Prime Minister John Key says moving on from Psa is one of the biggest issues facing the Western Bay.
Mr Key spoke to kiwifruit leaders in a private meeting in Te Puke yesterday, as part of an official visit to the town.
Bay of Plenty MP Tony Ryall, Tauranga MP Simon Bridges, Rotorua MP Todd McClay and Western Bay of Plenty Mayor Ross Paterson joined him.
Mr Key told the Bay of Plenty Times Weekend Psa had hit Te Puke hard and moving on from its fallout was one of the biggest challenges the region would face in years to come.
Despite a full itinerary that included the formal opening of a refurbished Te Puke Library and relocated New World supermarket, the meeting with kiwifruit stakeholders yesterday afternoon to discuss Psa was something Mr Key said he particularly looked forward to.
"We've been on track monitoring the enormous impact it's had on kiwifruit, particularly gold, so I'm really wanting to get a sense of how they think things are going, how optimistic they are for the future, what kind of financial pressure they remain under," Mr Key said.

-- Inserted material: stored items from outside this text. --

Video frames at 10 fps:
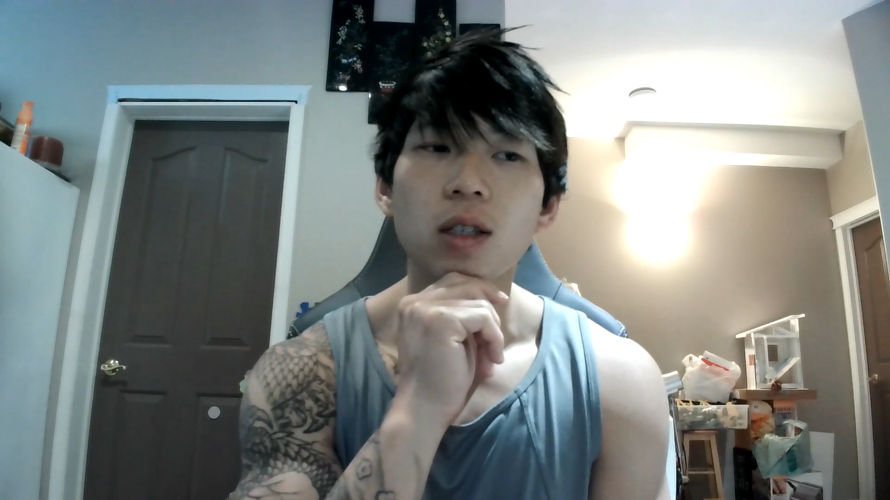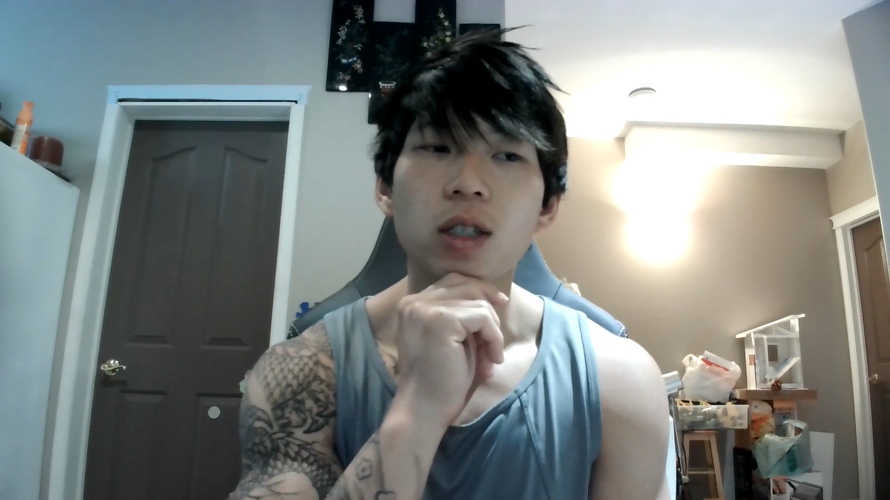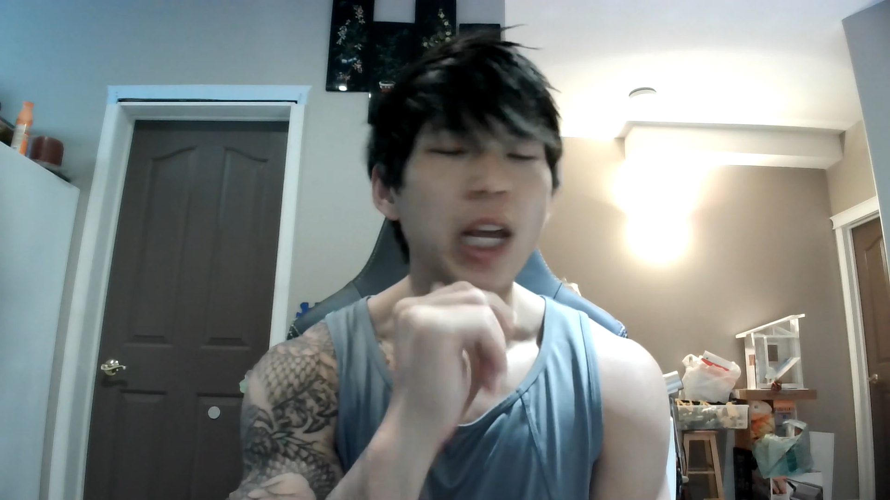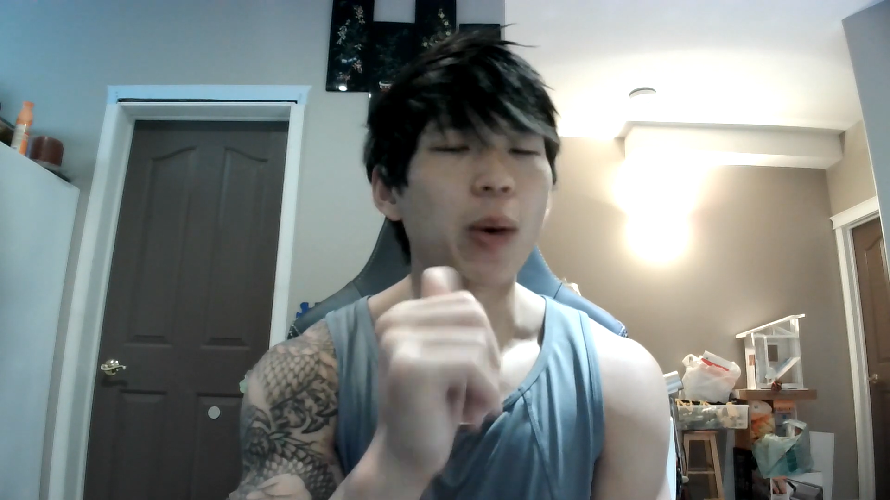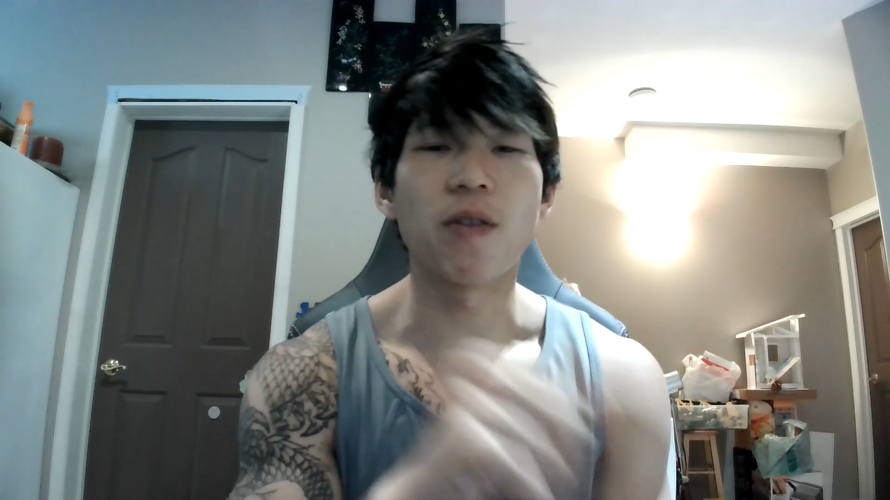
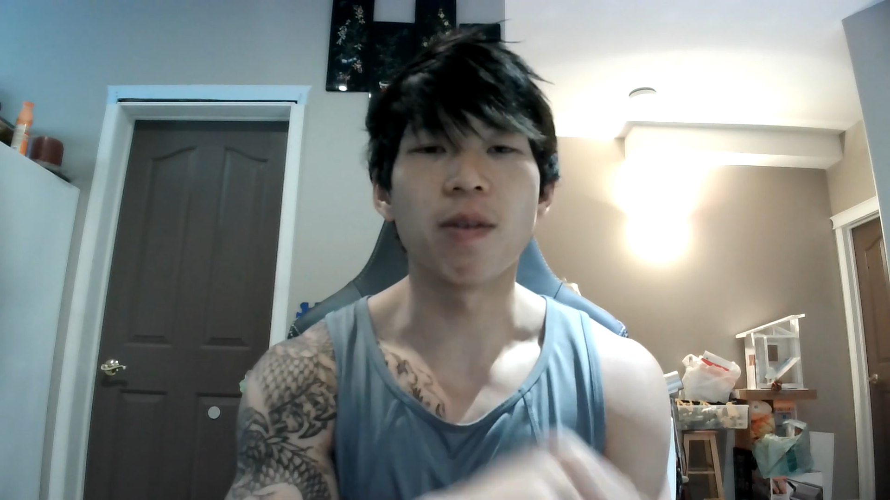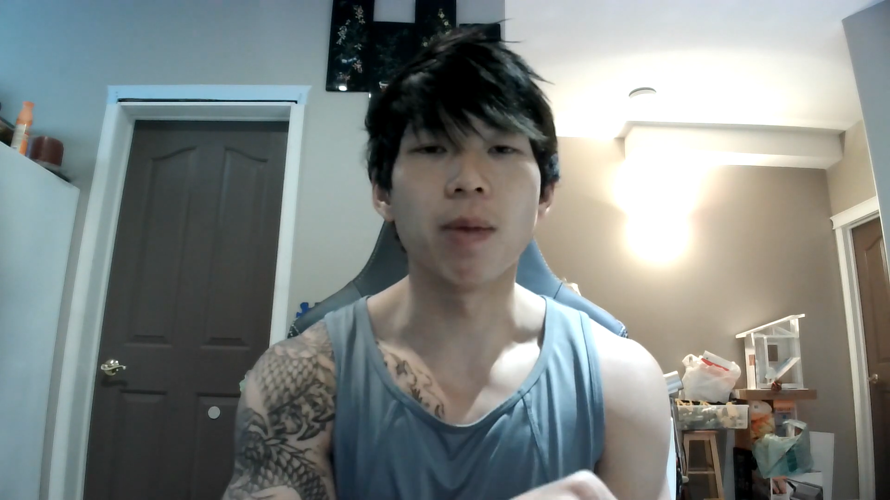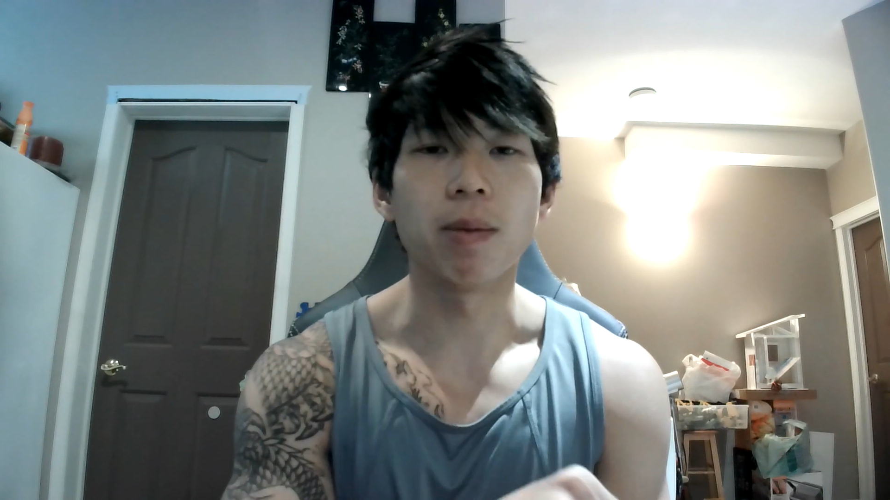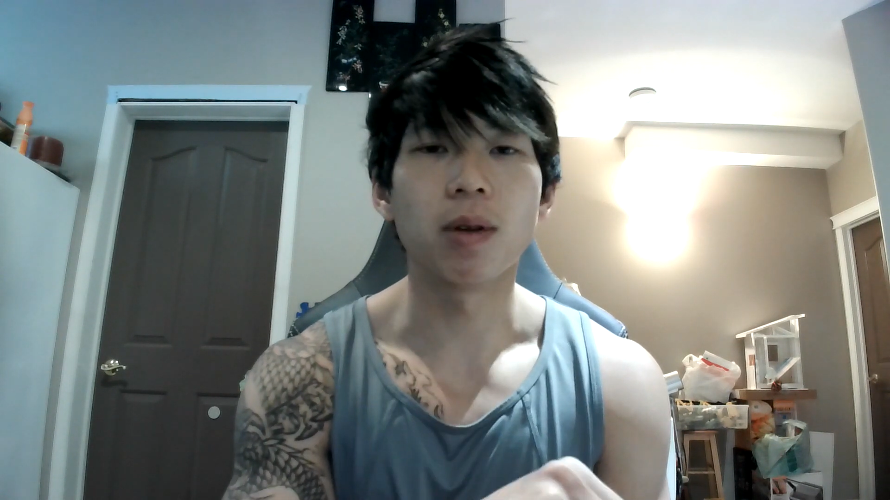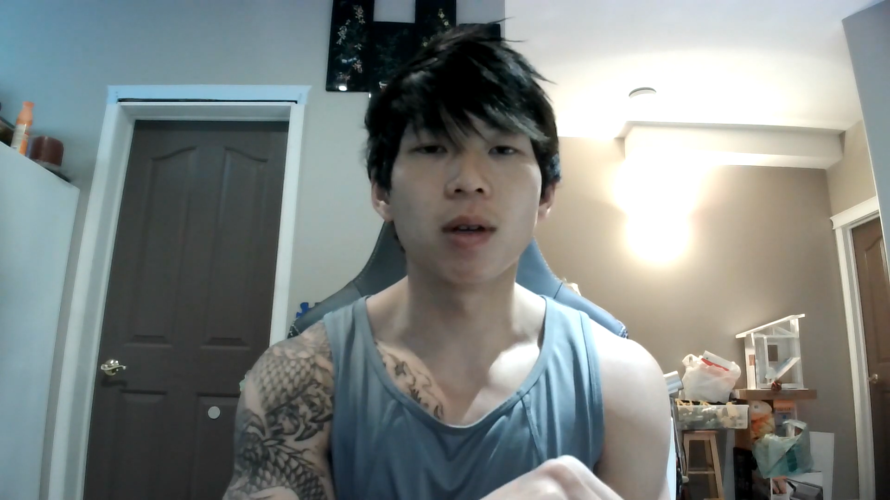stay away from
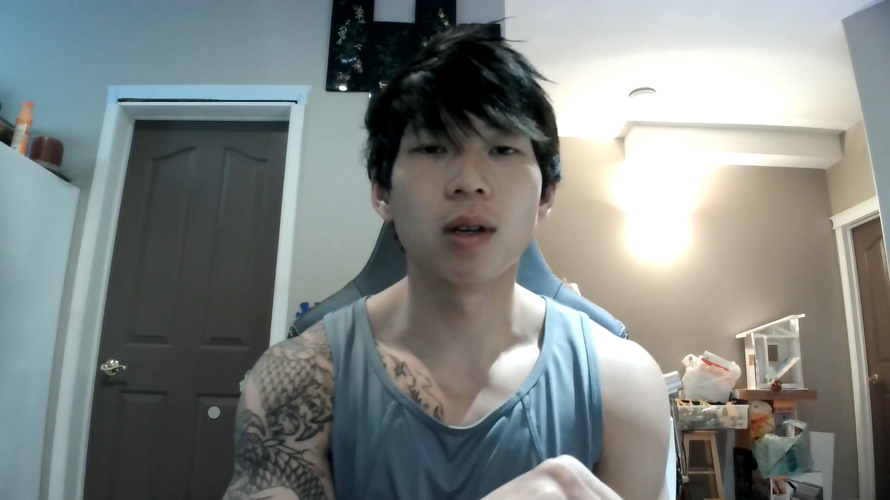him.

Mr Key said he hoped new cultivars being created in response to Psa would help reduce the impact of the vine-killing disease.
"Agriculture is still a big issue. If we can get a free trade issue for Korea, for instance, that's hugely important in terms of kiwifruit sales, and if we don't get it, that has a big impact in terms of our capacity to compete against countries like Chile that do free trade agreements. Roading is also a pretty big issue [for Tauranga], with the bypass coming through."
New Zealand Kiwifruit Growers representative Mike Chapman said the matter of how the industry would recover and move on was a key topic discussed with Mr Key at the meeting.
Mr Chapman said Mr Key's assertion of Psa as a major issue for the Western Bay was well justified.
"It's number one, absolutely number one.
"At one point, we were between 20 and 30 per cent of the region's GDP. It does impact. If we recover, which is what it looks like it is doing, we can catch up to that. But we've got to get through spring."
Mr Chapman said there were some positive signs within the industry.
Green Growers Association chairman Mike Smith said Psa still weighed heavily on the mind, even though their kiwifruit variety was less at risk than gold.
"It's early days yet. Our worst months are to come.
"October is the telling month, whether it's going to be good or bad."
Warmer, wetter weather were ideal conditions to help Psa spread.
In a visit to Te Puke Intermediate School, students questioned Mr Key, Mr Ryall and Mr McClay on what the Government would do to help the area cope amid Psa's fallout.
Mr McClay said it had been difficult for many people "but I sense we are starting to come through it".
"There are some varieties showing some promise." Mr McClay referred to the growers' meeting as "quite positive".
When asked what the Government was doing to help Te Puke schools cope with falling rolls, as a result of Psa and families moving, Mr Ryall said he thought schools were doing well and "really stepped up to the mark".
Mr Ryall, who is also Health Minister, referred to ensuring health services such as nurses and guidance counsellors were available for students feeling pressures from home.
"I think we've probably seen the worst of the huge numbers of people leaving," Mr Ryall said.
Mr Key and the ministers also visited staff and residents at Vincent House training centre.